◆ Problem to solve: Every line of the data should be written out exactly, with the pictures left out.

◆ Supplied information:
○ ○ ○ ○ ○

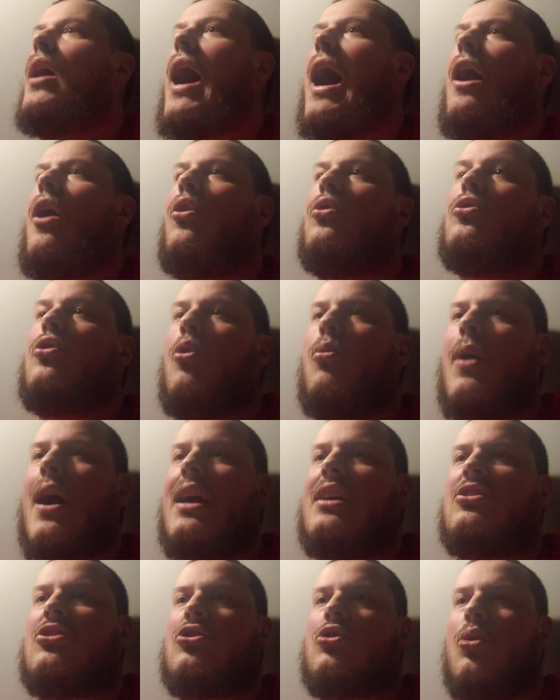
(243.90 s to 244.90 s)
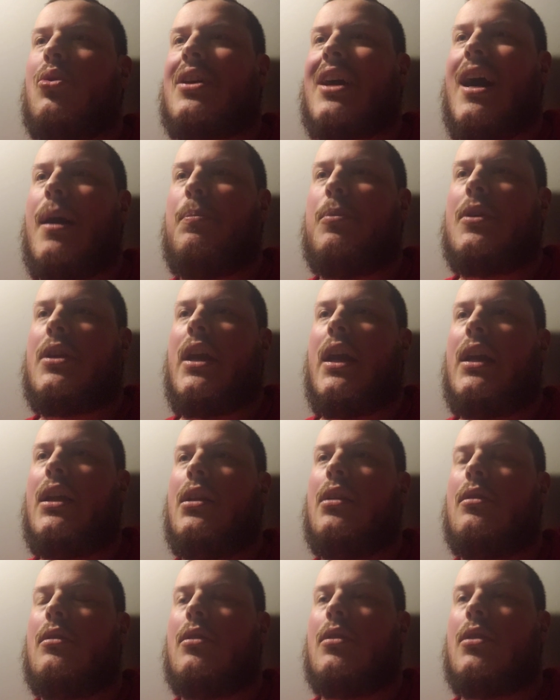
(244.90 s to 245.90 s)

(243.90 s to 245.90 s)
I don't know why it's so complicated.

○ ○ ○ ○ ○

◆ Problem solution:
(243.90 s to 244.90 s)
(244.90 s to 245.90 s)

(243.90 s to 245.90 s)
I don't know why it's so complicated.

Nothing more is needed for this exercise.